La anatomía social de una nación convulsiona generalmente a causa de una enfermedad de naturaleza económica que siempre es atribuible a negligencia o inobservancia de la clase política, aunque el vector de contagio se localice en los sectores financiero, manufacturero, servicio o por un factor externo, como ha sido la crisis que afloró en Estados Unidos en 2008.
El antídoto más efectivo para que una eventual crisis económica no genere en crisis política ni crisis social ha sido siempre la fortaleza del sistema partidario y como ejemplo se menciona la crisis post electoral de 1994, que no degeneró en hecatombe política por la fortaleza e influencia de los partidos Revolucionario Dominicano (PRD), Reformista Social cristiano (PRSC) y de la Liberación (PLD).
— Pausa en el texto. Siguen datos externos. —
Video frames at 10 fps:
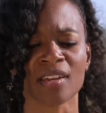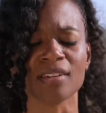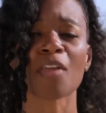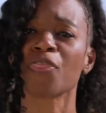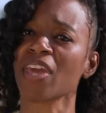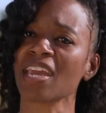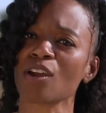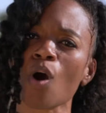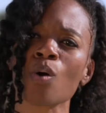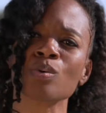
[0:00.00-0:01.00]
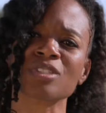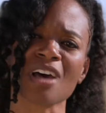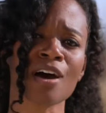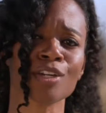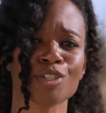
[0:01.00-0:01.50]
Nothing
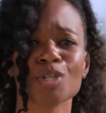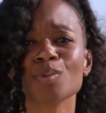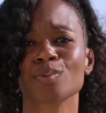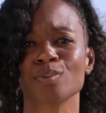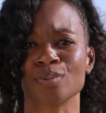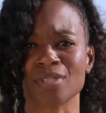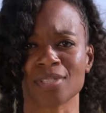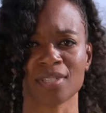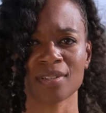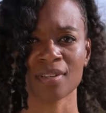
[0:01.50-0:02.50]
goes unused.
Esas tres instituciones partidarias pactaron una salida pacífica e institucional a la crisis política que evitó que degenerara en crisis social con matices de guerra civil. Si ese escenario de confrontación se produjese hoy, los riesgos de convulsión serían mayores, dado la insuficiencia renal que padecen el PRD y el PRSC.
Los espacios democráticos tardan decenios en consolidarse, con el continuo aporte de sangre, sudor y lágrimas de varias generaciones, pero puede derrumbarse en un santiamén, por factores combinados que van desde excesivas ambiciones del liderazgo político o empresarial, hasta crónica debilidad de los partidos políticos.
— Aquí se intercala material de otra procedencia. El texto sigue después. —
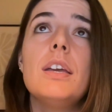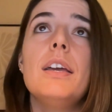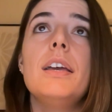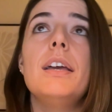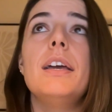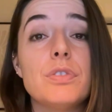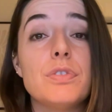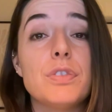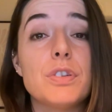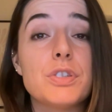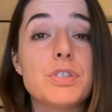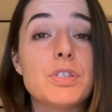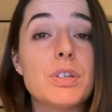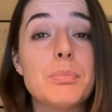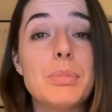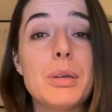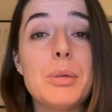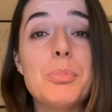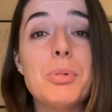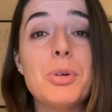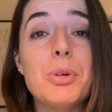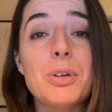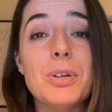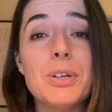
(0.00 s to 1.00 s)
For some
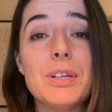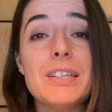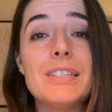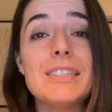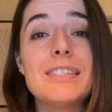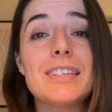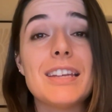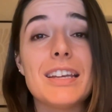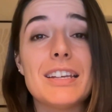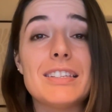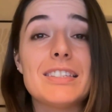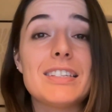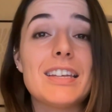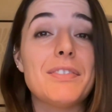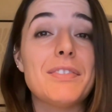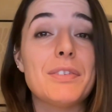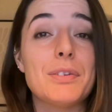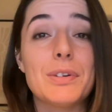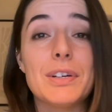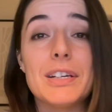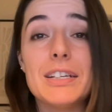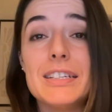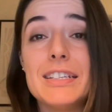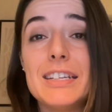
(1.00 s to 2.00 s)
people, it's nice to have it
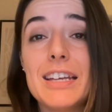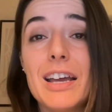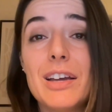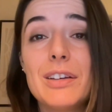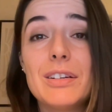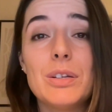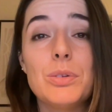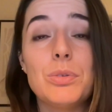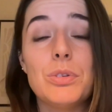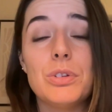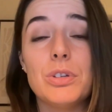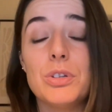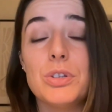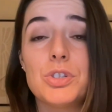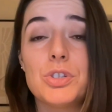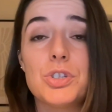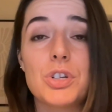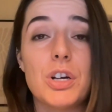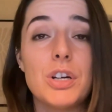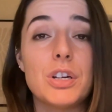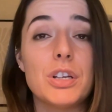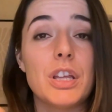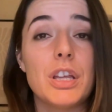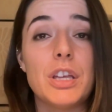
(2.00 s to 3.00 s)
written down in a little
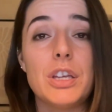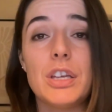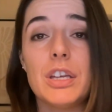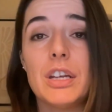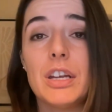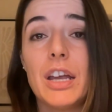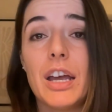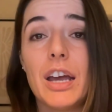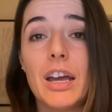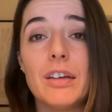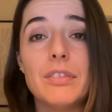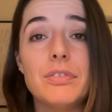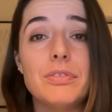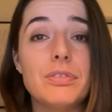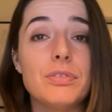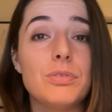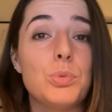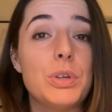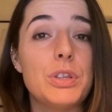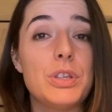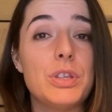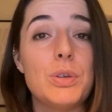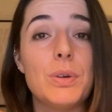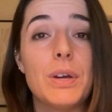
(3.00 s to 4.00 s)
chart that you can have
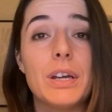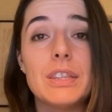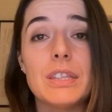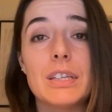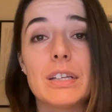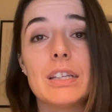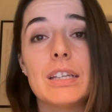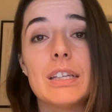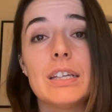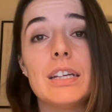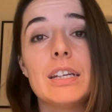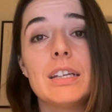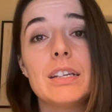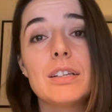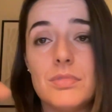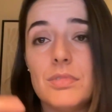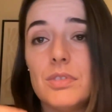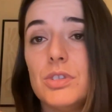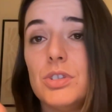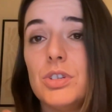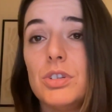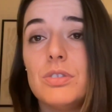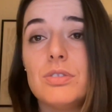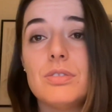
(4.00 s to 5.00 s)
with you at the clinic.
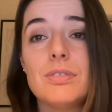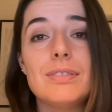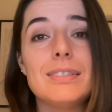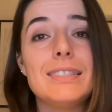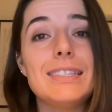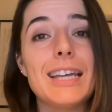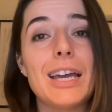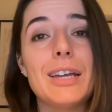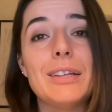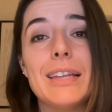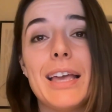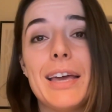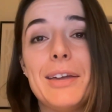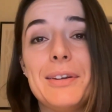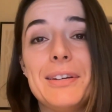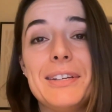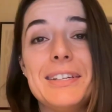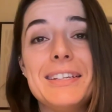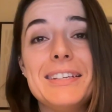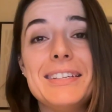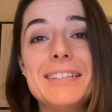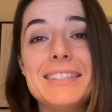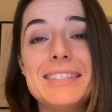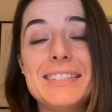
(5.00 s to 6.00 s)
Just download
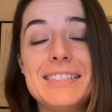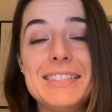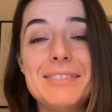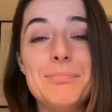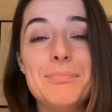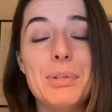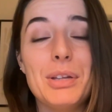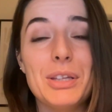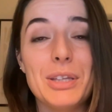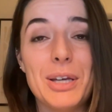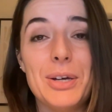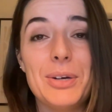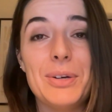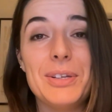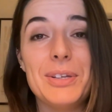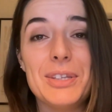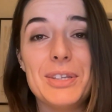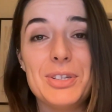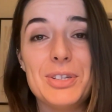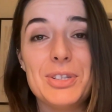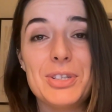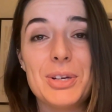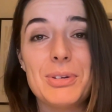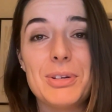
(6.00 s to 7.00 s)
it below in the
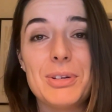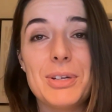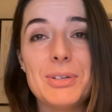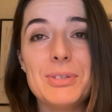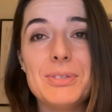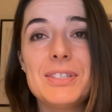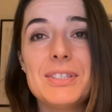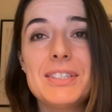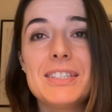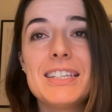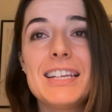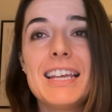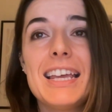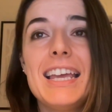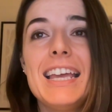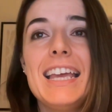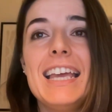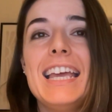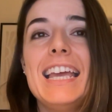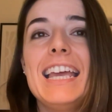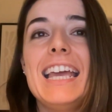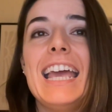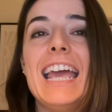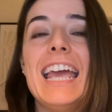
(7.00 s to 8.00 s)
show notes.
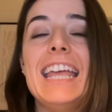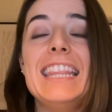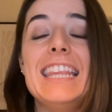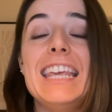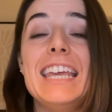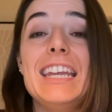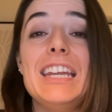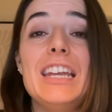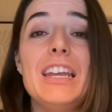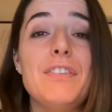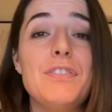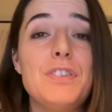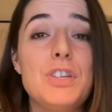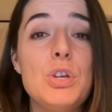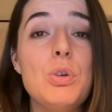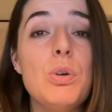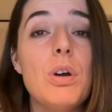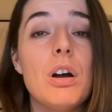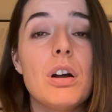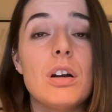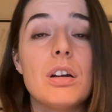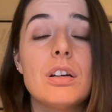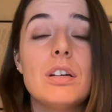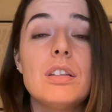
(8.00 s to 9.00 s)
And then if you
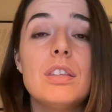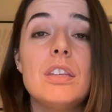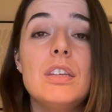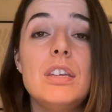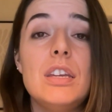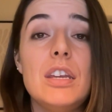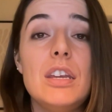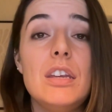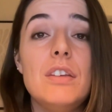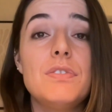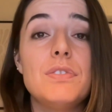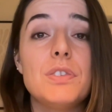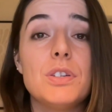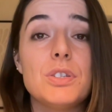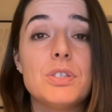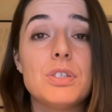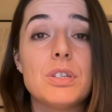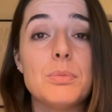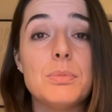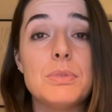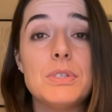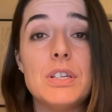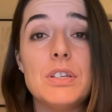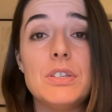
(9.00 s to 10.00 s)
are in the need for
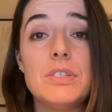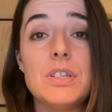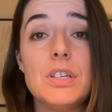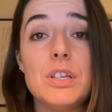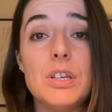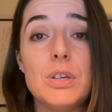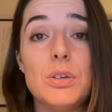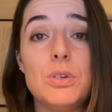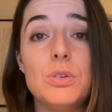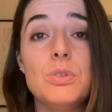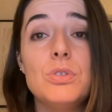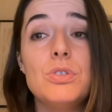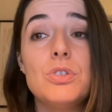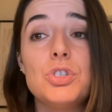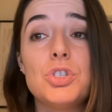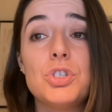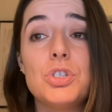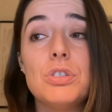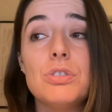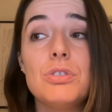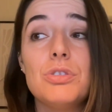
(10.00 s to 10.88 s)
some CCUs,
Gobierno, clase política empresariado, sector académico y sociedad civil deberían reflejarse en los espejos de Venezuela y Ucrania, dos naciones hoy convulsionadas una crisis política que agravan la crisis económica y amenazan con derrumbar el endeble armazón institucional. Esas fatídicas experiencias las padecieron antes El Salvador, Nicaragua, Brasil, Argentina, Chile, Honduras, Colombia, Ecuador, Haití, todas las cuales tuvieron como antecedentes el desplome de sus instituciones partidarias.
Todo lo ante dicho procura llamar la atención a líderes y dirigentes que en el PLD pretenden reeditar el juego de la ruleta rusa de la división, peligroso pasatiempo que provoco que el PRD estallara en múltiples. Hay que recordar que el partido morado, por el momento sostiene todo el peso del edificio de la democracia política. Imagínense lo que aquí ocurriría si el PLD se derrumba como el PRD.